Material for this task.
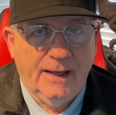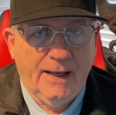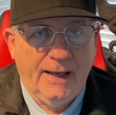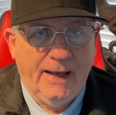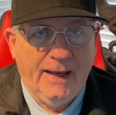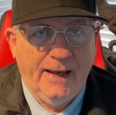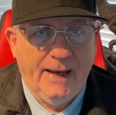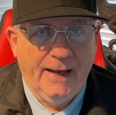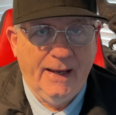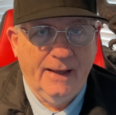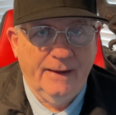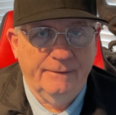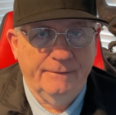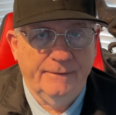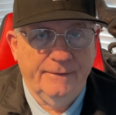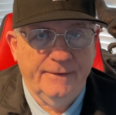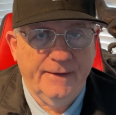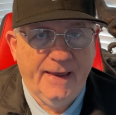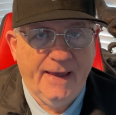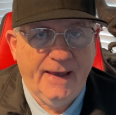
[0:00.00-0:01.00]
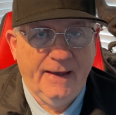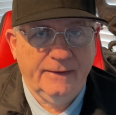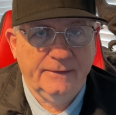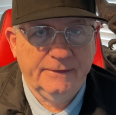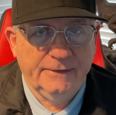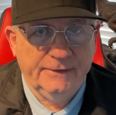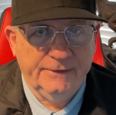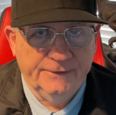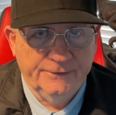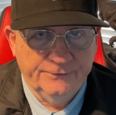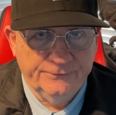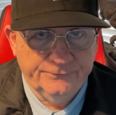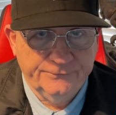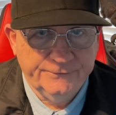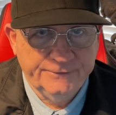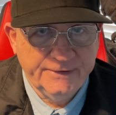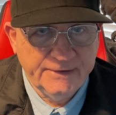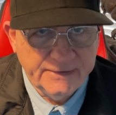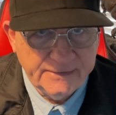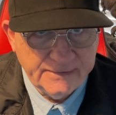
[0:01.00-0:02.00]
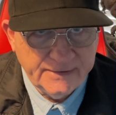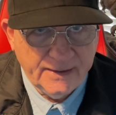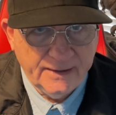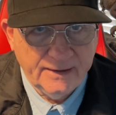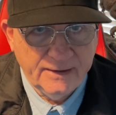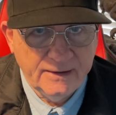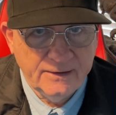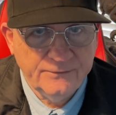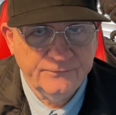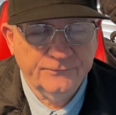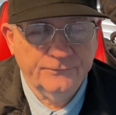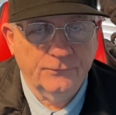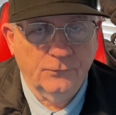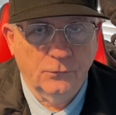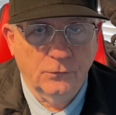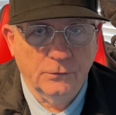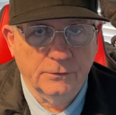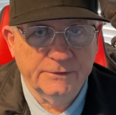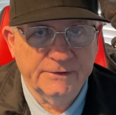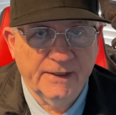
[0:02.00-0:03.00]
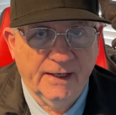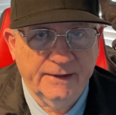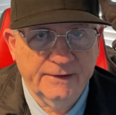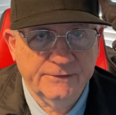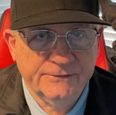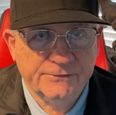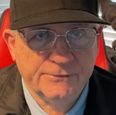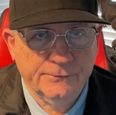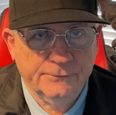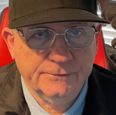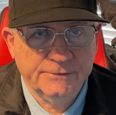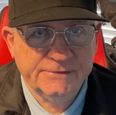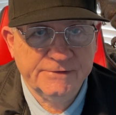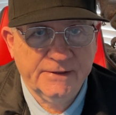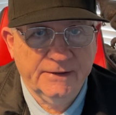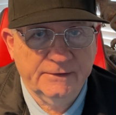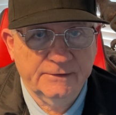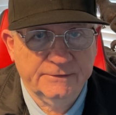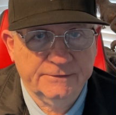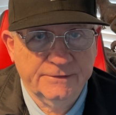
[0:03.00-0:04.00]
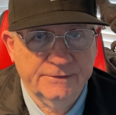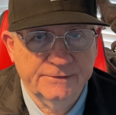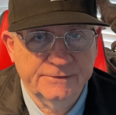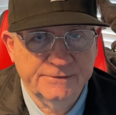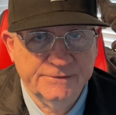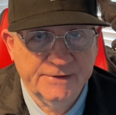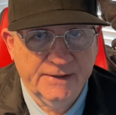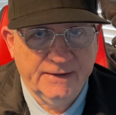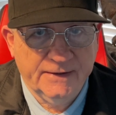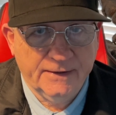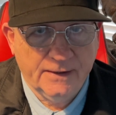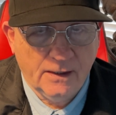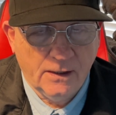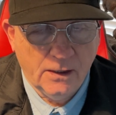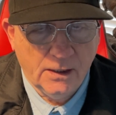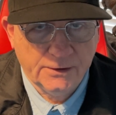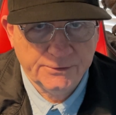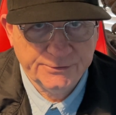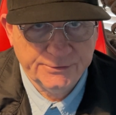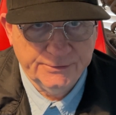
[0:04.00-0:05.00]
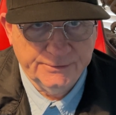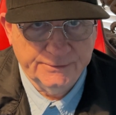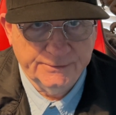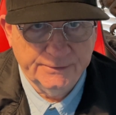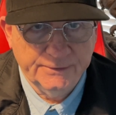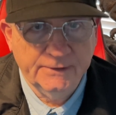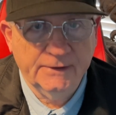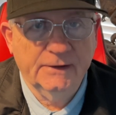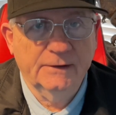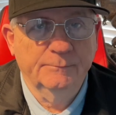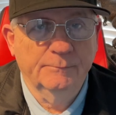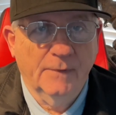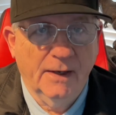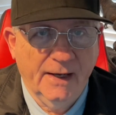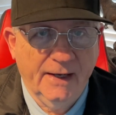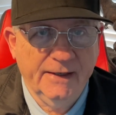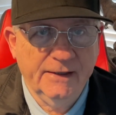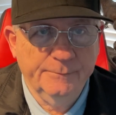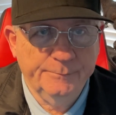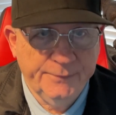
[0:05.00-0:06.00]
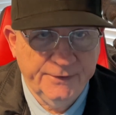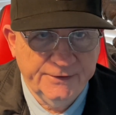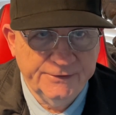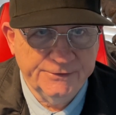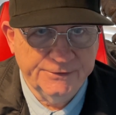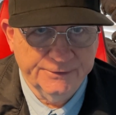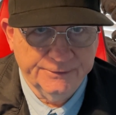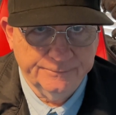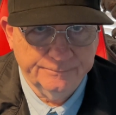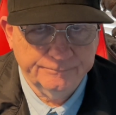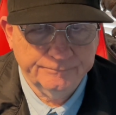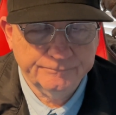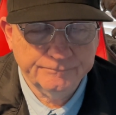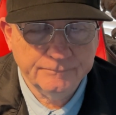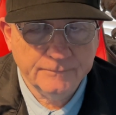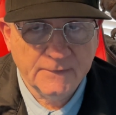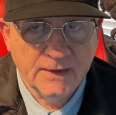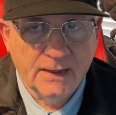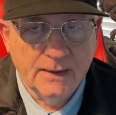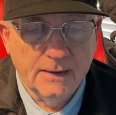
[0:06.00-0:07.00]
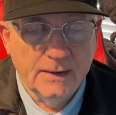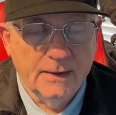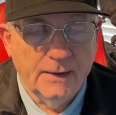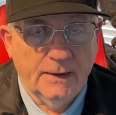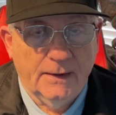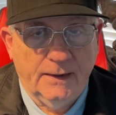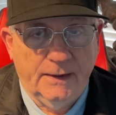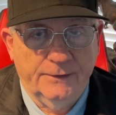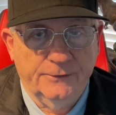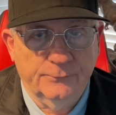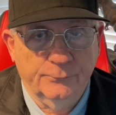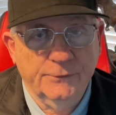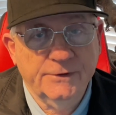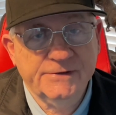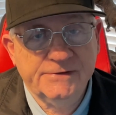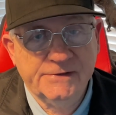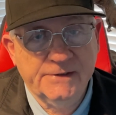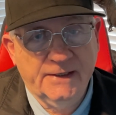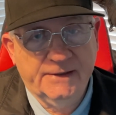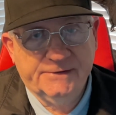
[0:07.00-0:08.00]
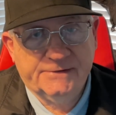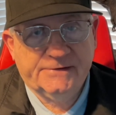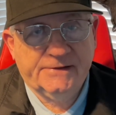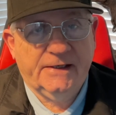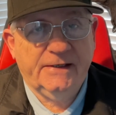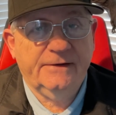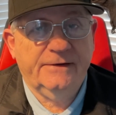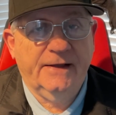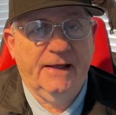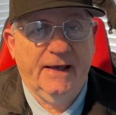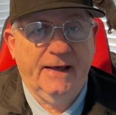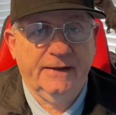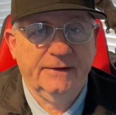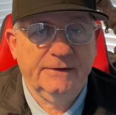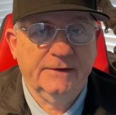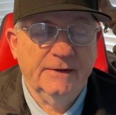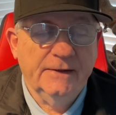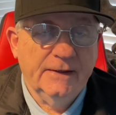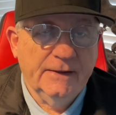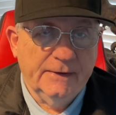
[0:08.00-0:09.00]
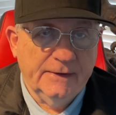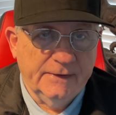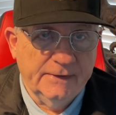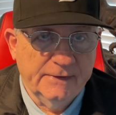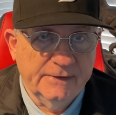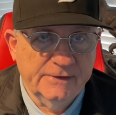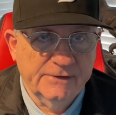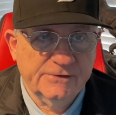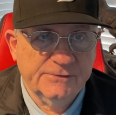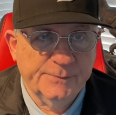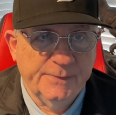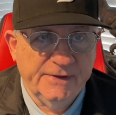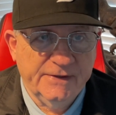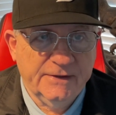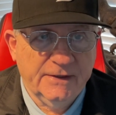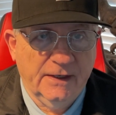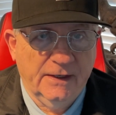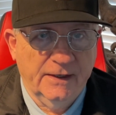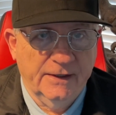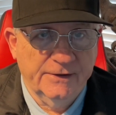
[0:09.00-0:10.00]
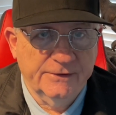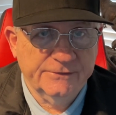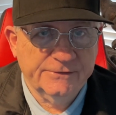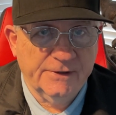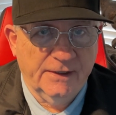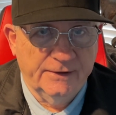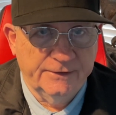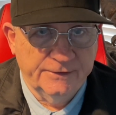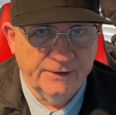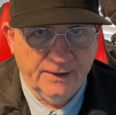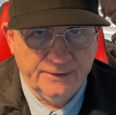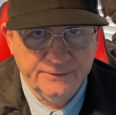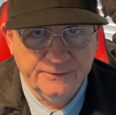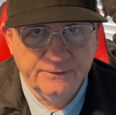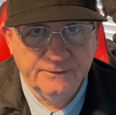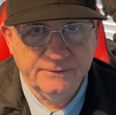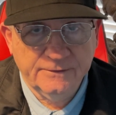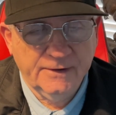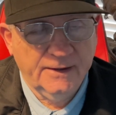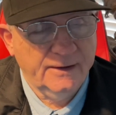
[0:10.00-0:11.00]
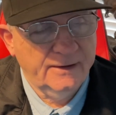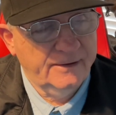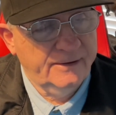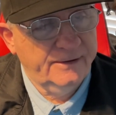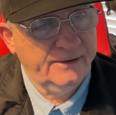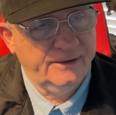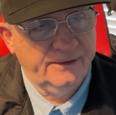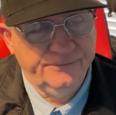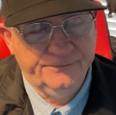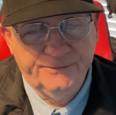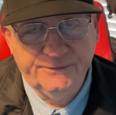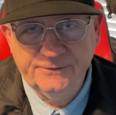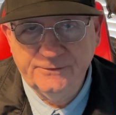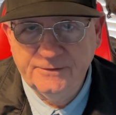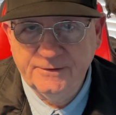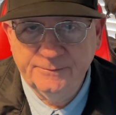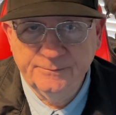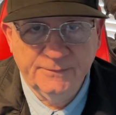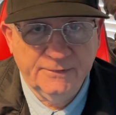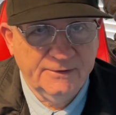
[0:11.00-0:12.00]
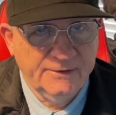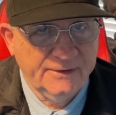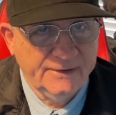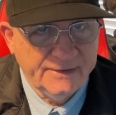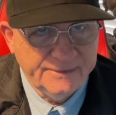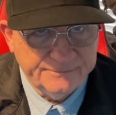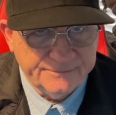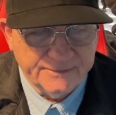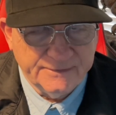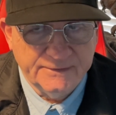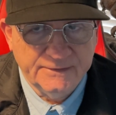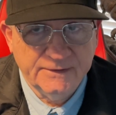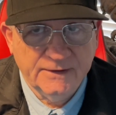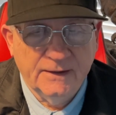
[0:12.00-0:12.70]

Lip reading: and that is D-Day for dinosaur skeletons at auction, in my opinion. And the reason I say that is because another, if you can believe it,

Assigned task.
Copy out the entries verbatim and leave the images out.

Problem solution.
[0:00.00-0:01.00]
[0:01.00-0:02.00]
[0:02.00-0:03.00]
[0:03.00-0:04.00]
[0:04.00-0:05.00]
[0:05.00-0:06.00]
[0:06.00-0:07.00]
[0:07.00-0:08.00]
[0:08.00-0:09.00]
[0:09.00-0:10.00]
[0:10.00-0:11.00]
[0:11.00-0:12.00]
[0:12.00-0:12.70]

Lip reading: and that is D-Day for dinosaur skeletons at auction, in my opinion. And the reason I say that is because another, if you can believe it,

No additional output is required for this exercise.